WHAT TO DO –
Reproduce each record exactly, but exclude every picture.

[Recorded data]
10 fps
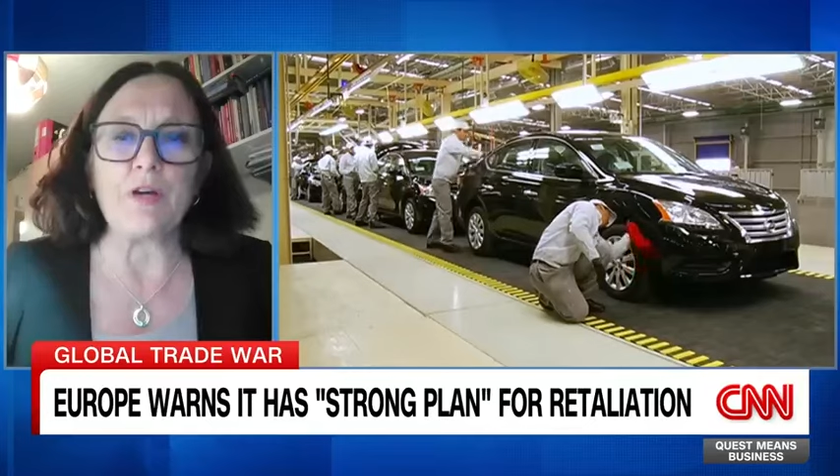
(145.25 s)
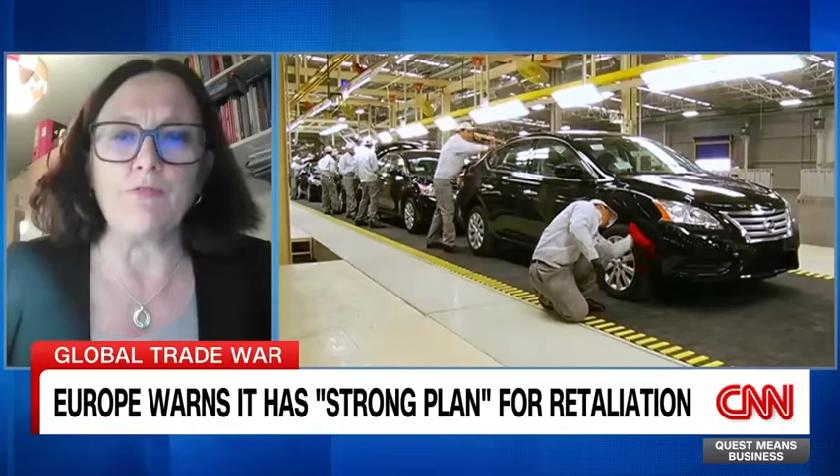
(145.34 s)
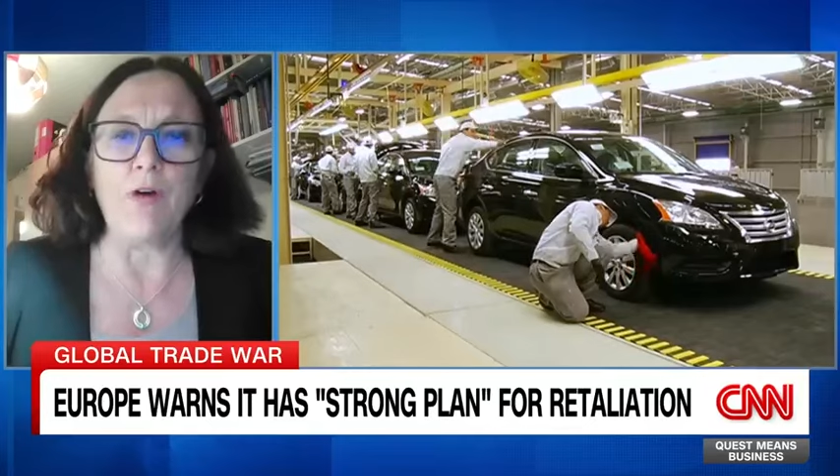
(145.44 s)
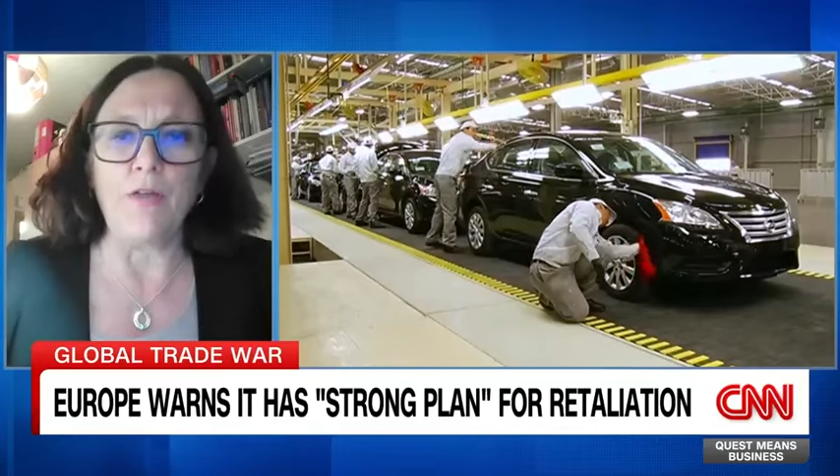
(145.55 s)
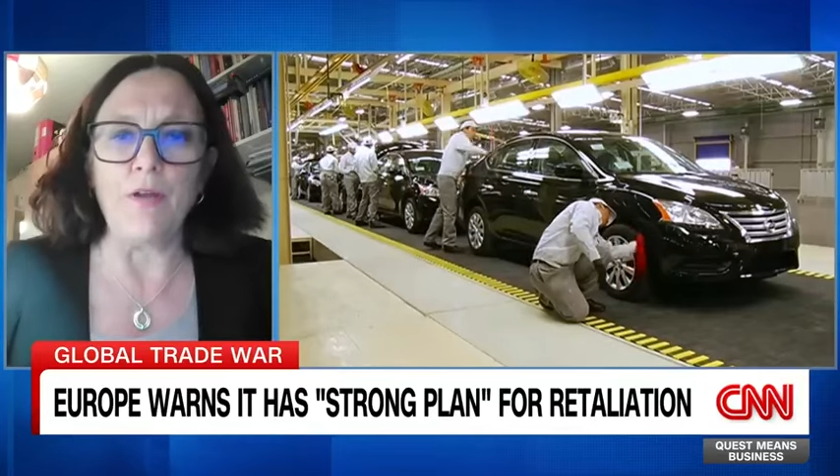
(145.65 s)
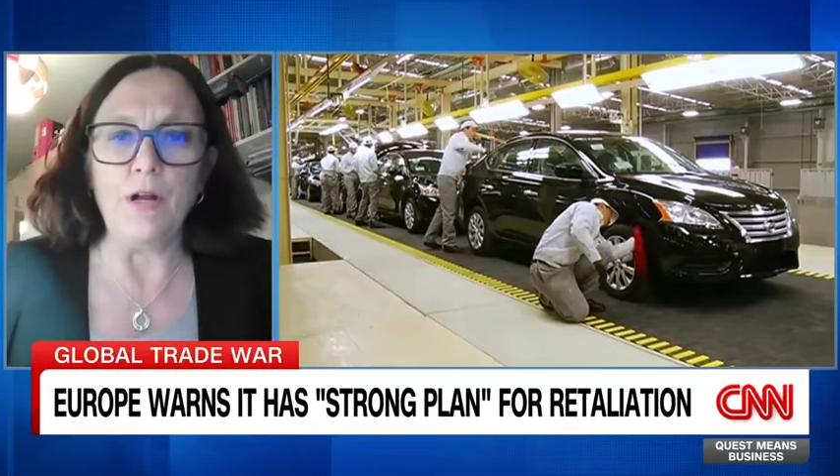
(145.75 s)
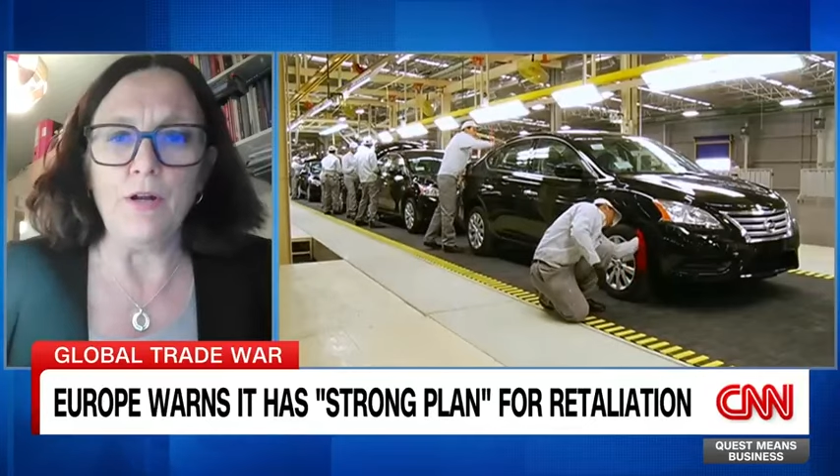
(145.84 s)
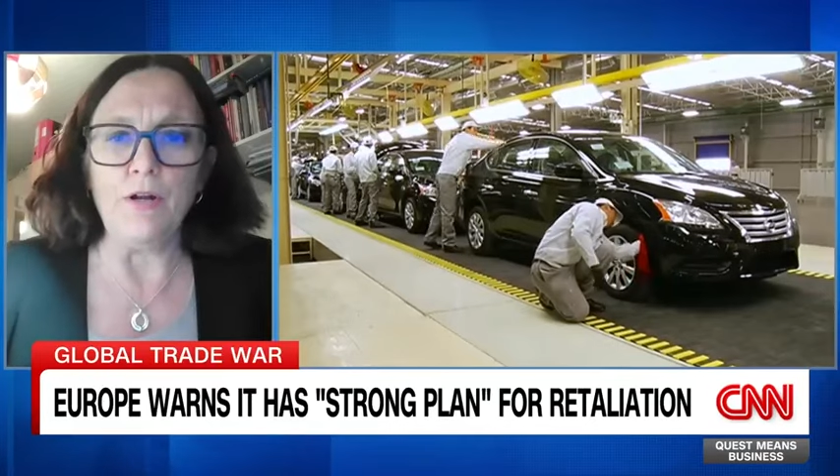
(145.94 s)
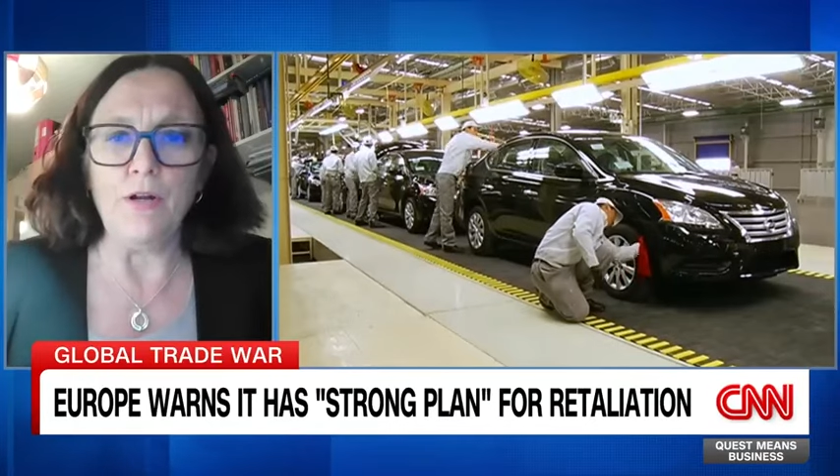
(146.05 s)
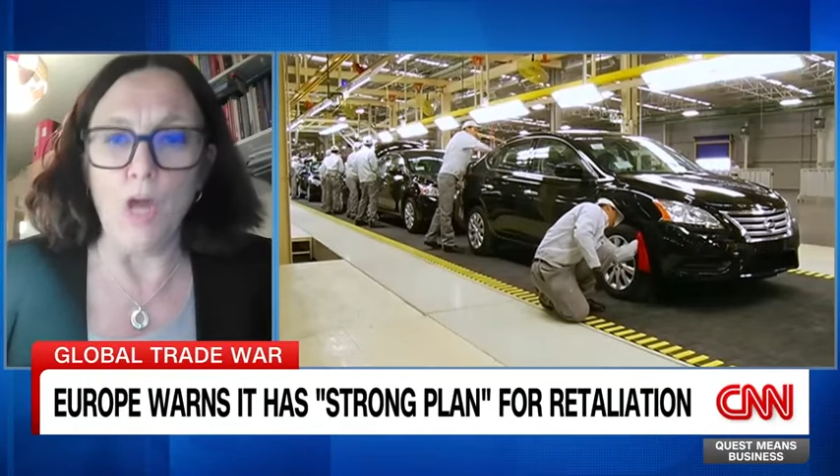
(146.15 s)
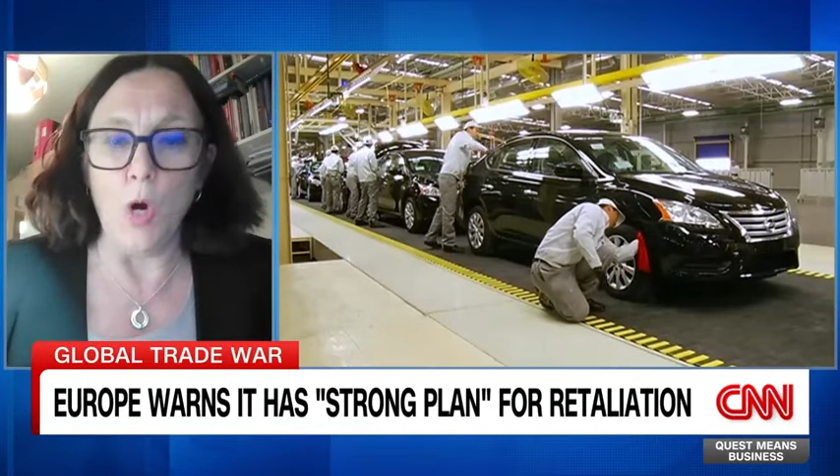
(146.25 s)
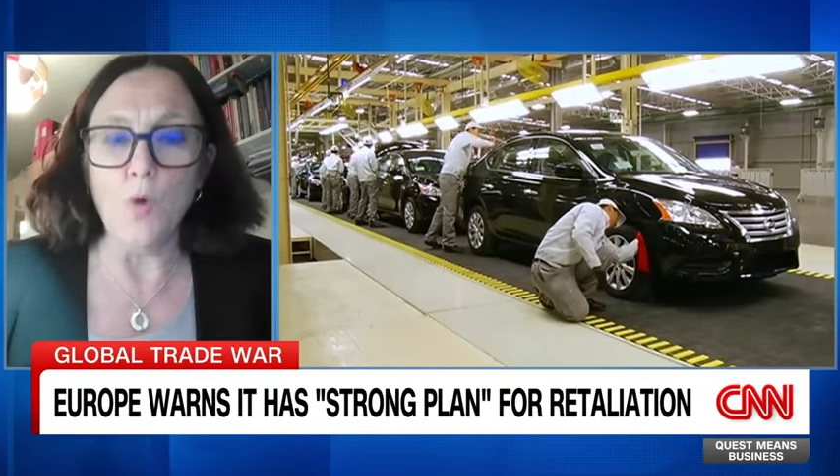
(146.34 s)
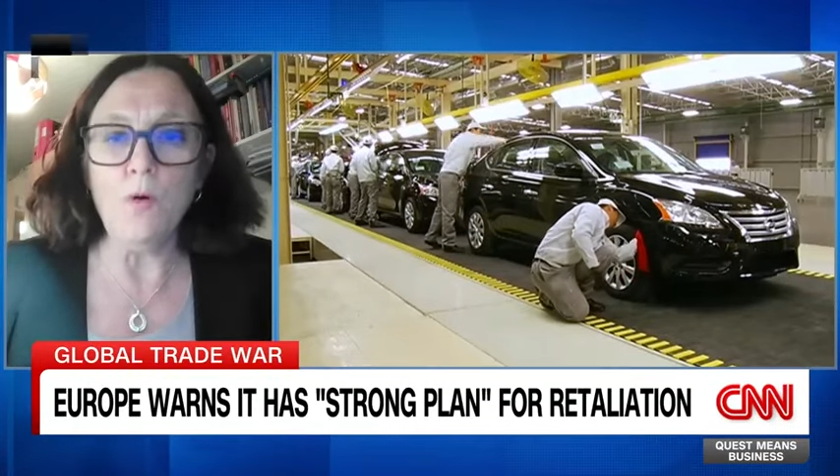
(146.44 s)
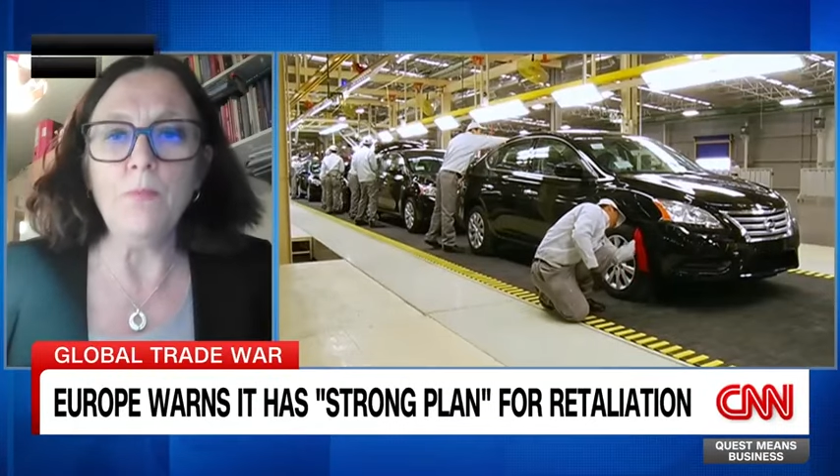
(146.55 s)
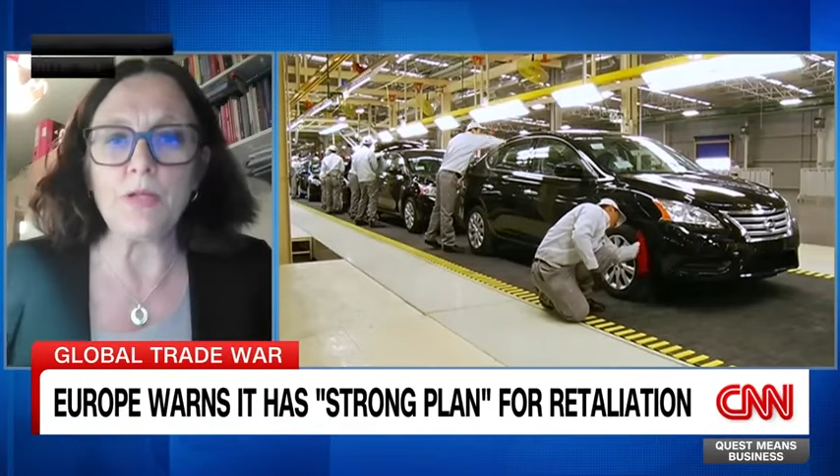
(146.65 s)
rather low
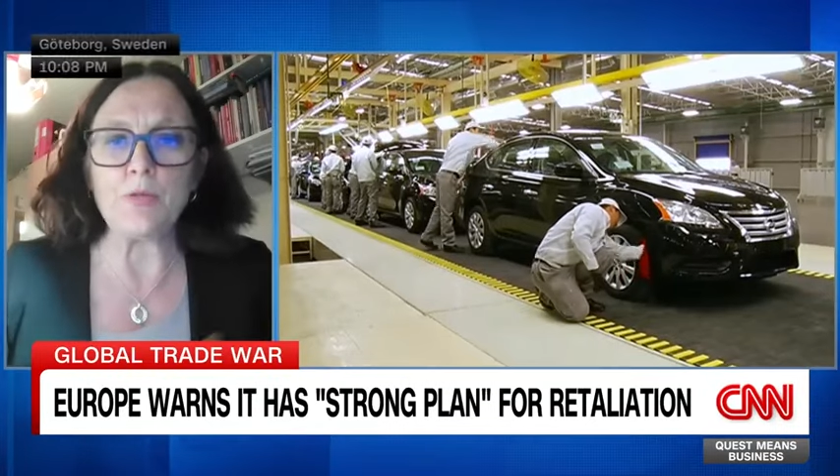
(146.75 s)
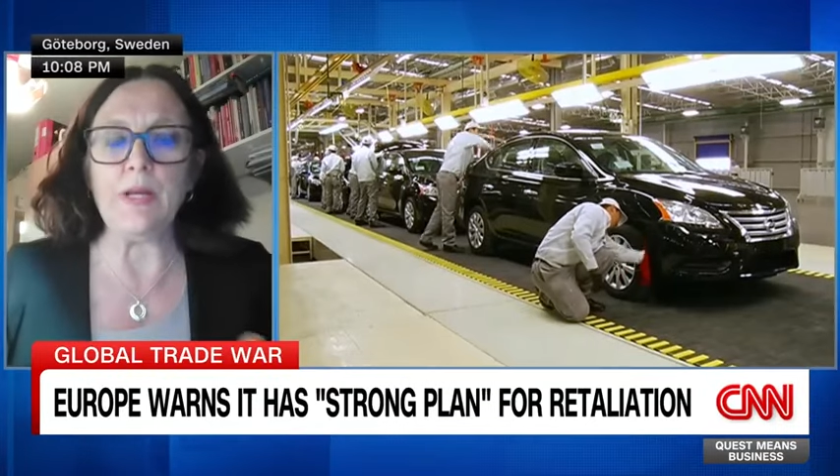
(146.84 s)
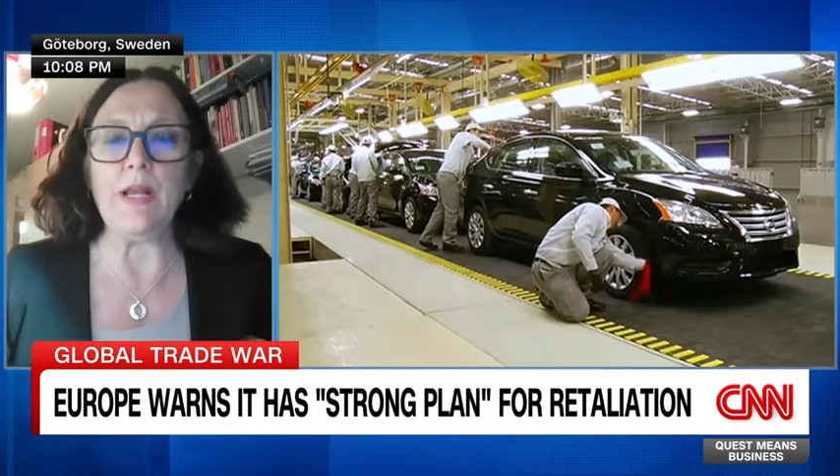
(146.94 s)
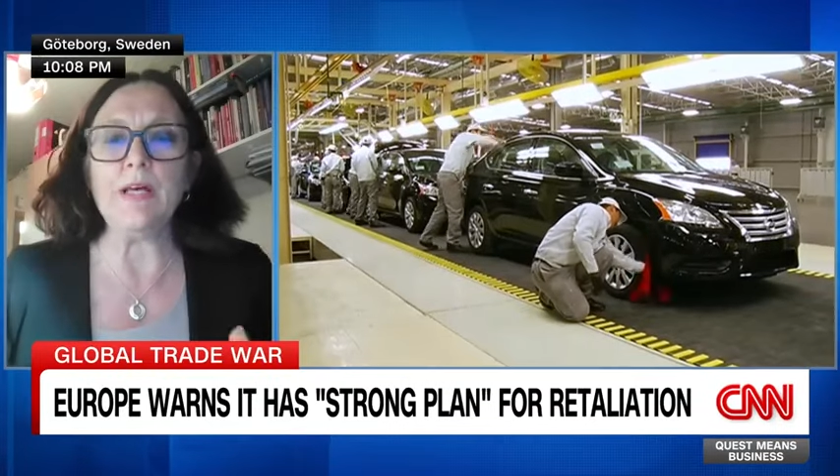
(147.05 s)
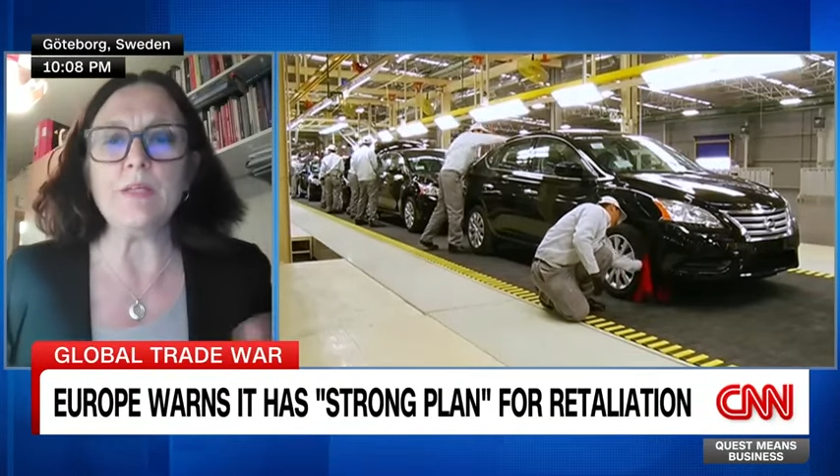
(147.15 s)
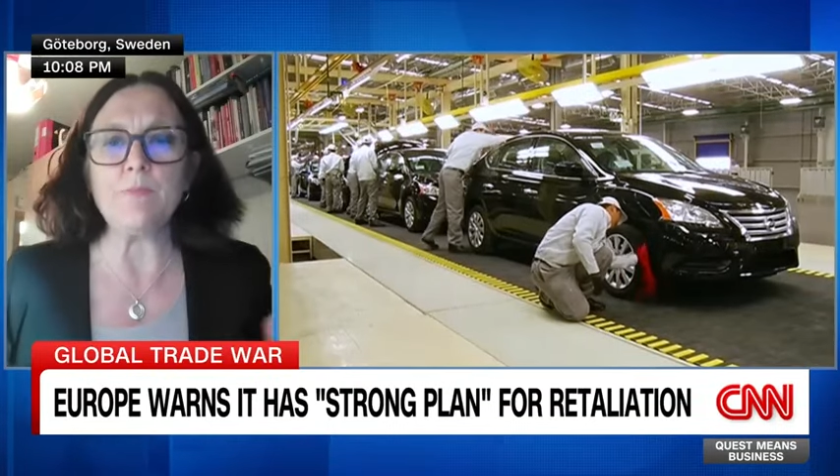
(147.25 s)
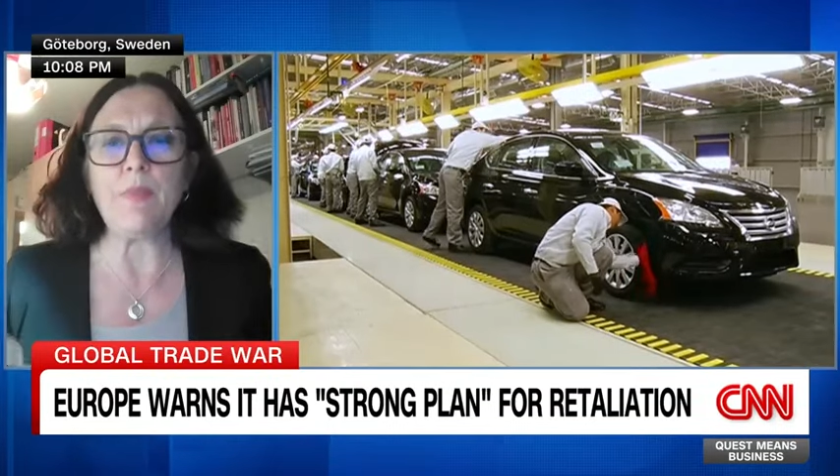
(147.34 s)
between us, but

ANSWER SECTION –
10 fps
(145.25 s)
(145.34 s)
(145.44 s)
(145.55 s)
(145.65 s)
(145.75 s)
(145.84 s)
(145.94 s)
(146.05 s)
(146.15 s)
(146.25 s)
(146.34 s)
(146.44 s)
(146.55 s)
(146.65 s)
rather low
(146.75 s)
(146.84 s)
(146.94 s)
(147.05 s)
(147.15 s)
(147.25 s)
(147.34 s)
between us, but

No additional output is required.